A problem that comes up time and again in both real projects and the simulated mini-projects I run in training workshops is analysis paralysis. For example, I sat back and watched a programming pair debate energetically with each other over which flavour of Model-View-Controller to apply to their Java application.

This went on for about 30 minutes - and this is 30 minutes in a project lasting only 6 hours, mind you - and then I decided I ought to step in (which is a shame, because it was very funny and I was quite enjoying it.) In these kinds of situation you have a deadlock. Both guys genuinely believed their choice of MVC implementation was best. But neither could explain why it was the best.

So we had two choices, and - as far as we could tell - either might turn out to be the better choice. There was only one meaningful way to find out, but in order for that to happen, somebody had to give in and go with the other's choice.

A few years back I started doing something that helped break the deadlock, even if it did ruffle a few feathers. I flipped a coin: Heads for choice A and Tails for choice B. In this case, it came up Tails and they agreed to go with the second choice of MVC implementation, which turned out to be a mistake.

But - and this is the point I'm trying to make here - it was a mistake they had to make to know it was a mistake. The information required to tell us it was a mistake was in the code we wrote. We had to write that code to see why it was a mistake. We took a chance. It could just as easily have been the right choice. No amount of analysis - short of creating an exact model of the code (i.e., the code) - would have forewarned us of the problems.

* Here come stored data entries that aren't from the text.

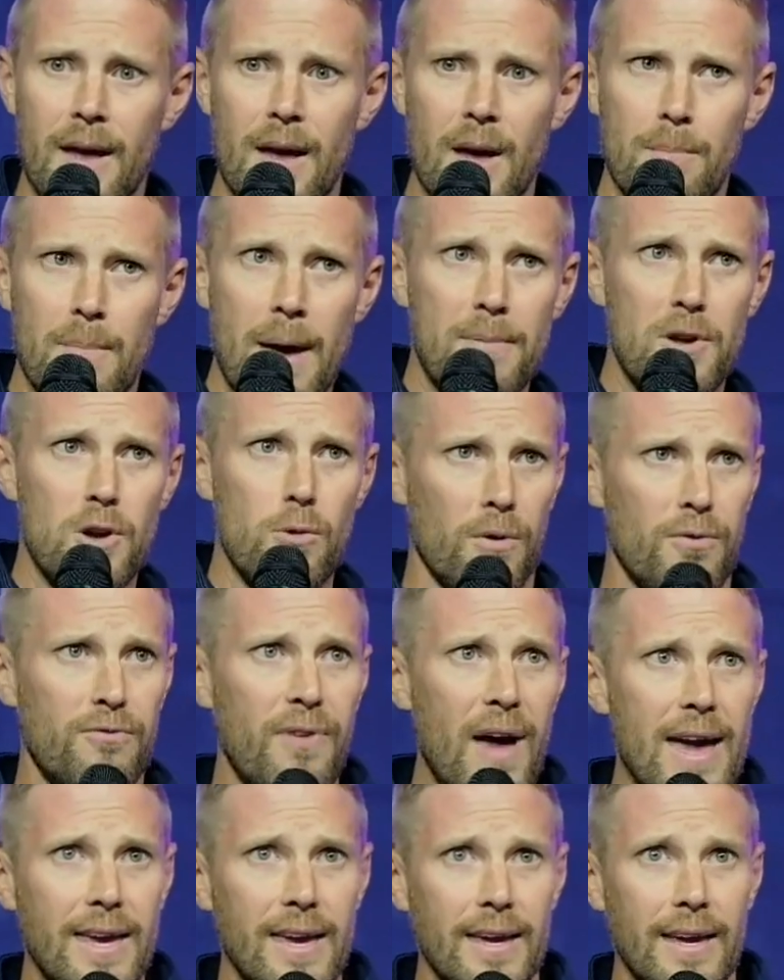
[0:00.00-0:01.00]
Maybe you were
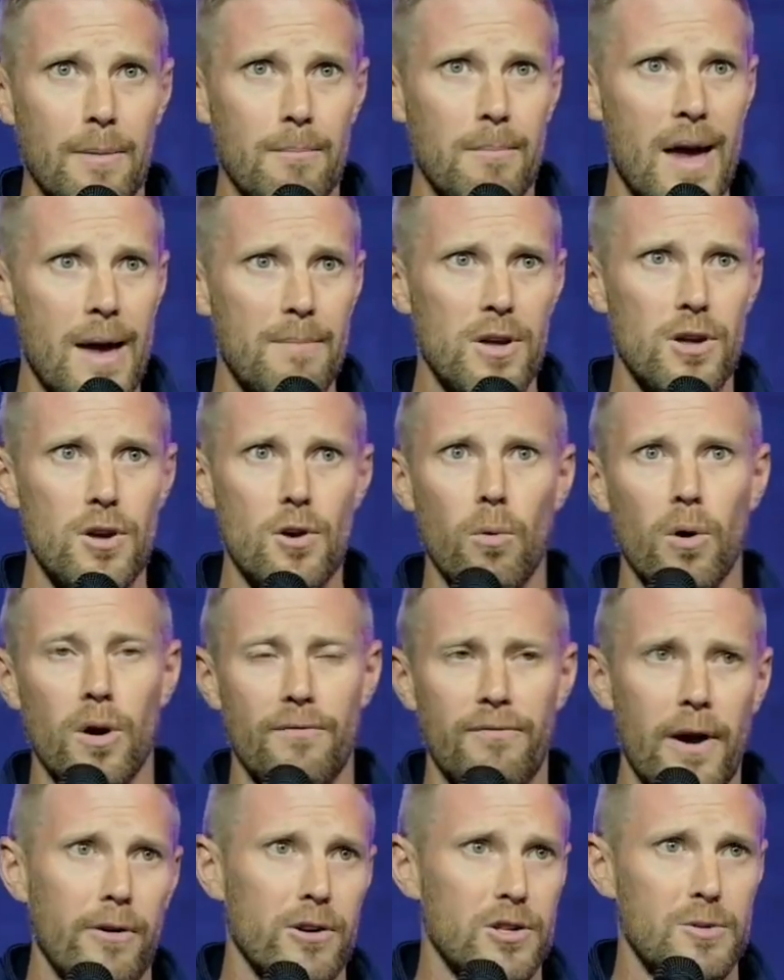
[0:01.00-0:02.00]
faking it. Maybe you were
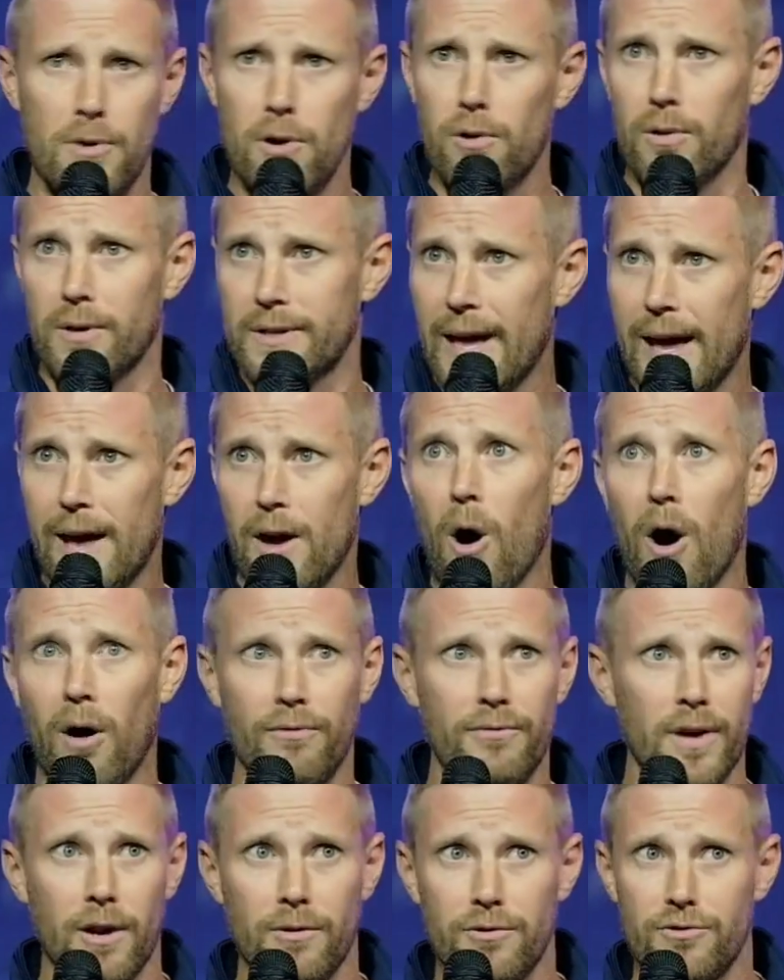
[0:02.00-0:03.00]
Ferris Bueller, day
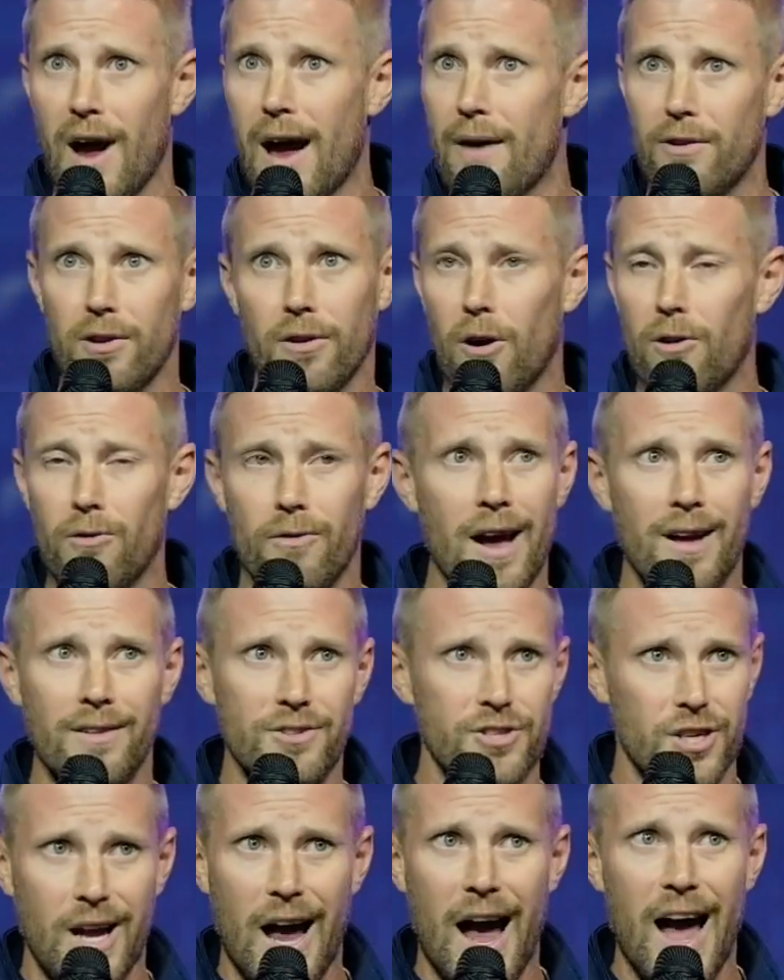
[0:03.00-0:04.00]
off, you know, driving all
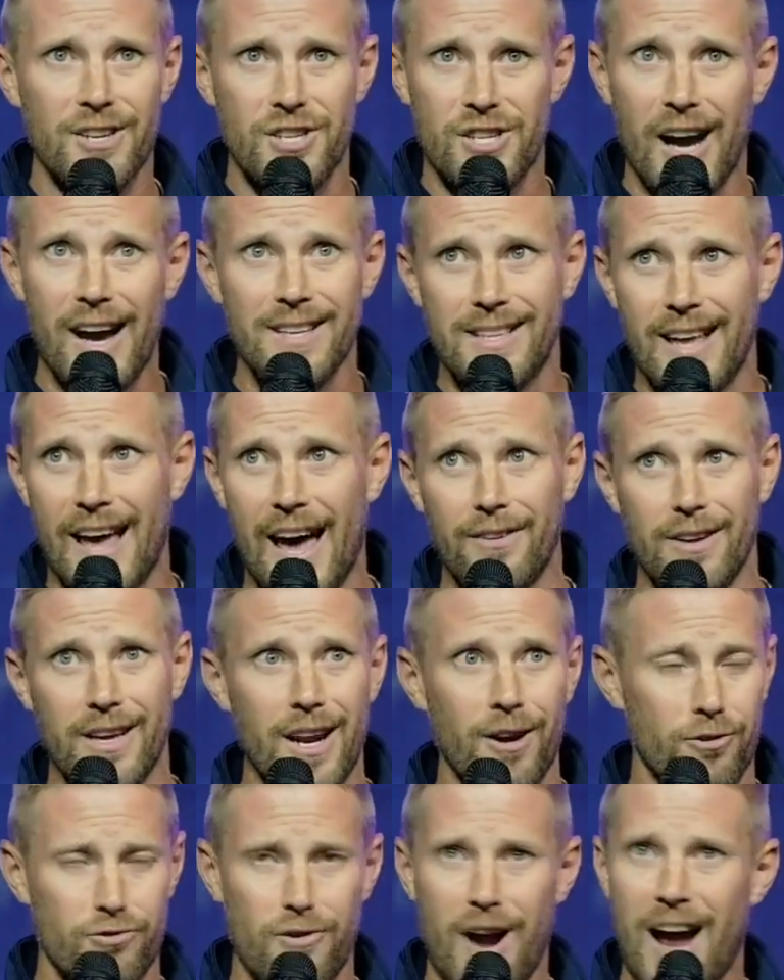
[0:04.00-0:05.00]
around Chi-Town, you
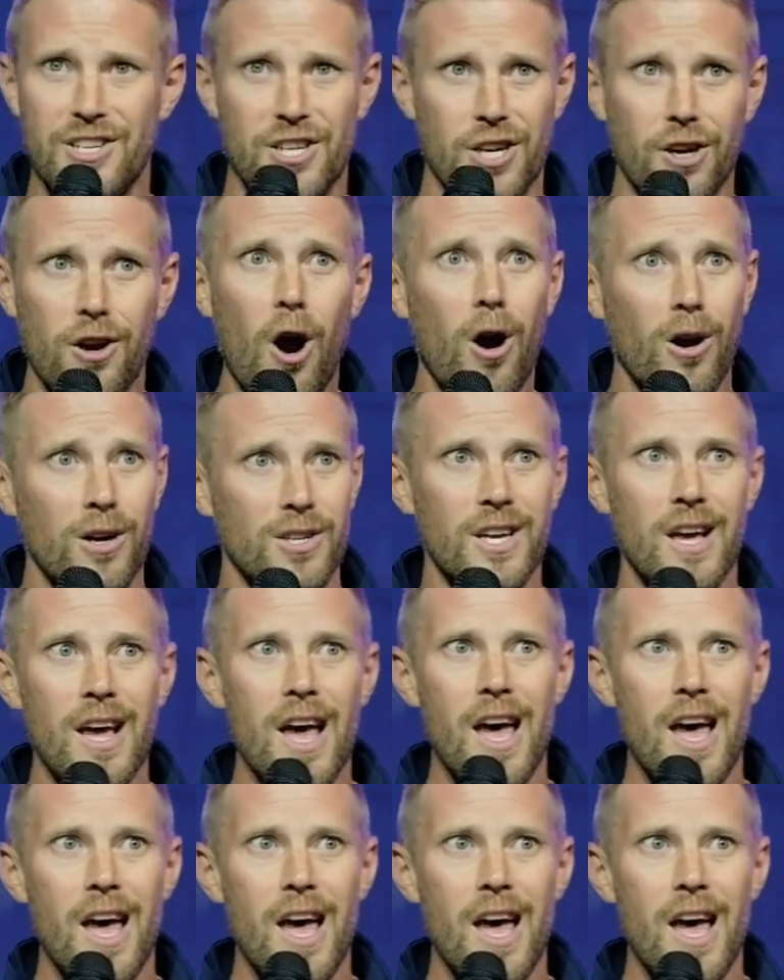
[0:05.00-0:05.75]
know, crashing cars.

Most importantly, the bad decision only took 15 minutes to reverse. That's half the time the guys wasted arguing about it. And this is often the way it is with software. Sometimes the only way to know for sure is to suck it and see, and the real cost is in failing to make a timely decision.

Harking back to the well-worn golf analogy, there comes a point where we have to stop taking aim and just hit the ball and hope for the best. Knowing where that point comes is an instinct the most productive software developers tend to have.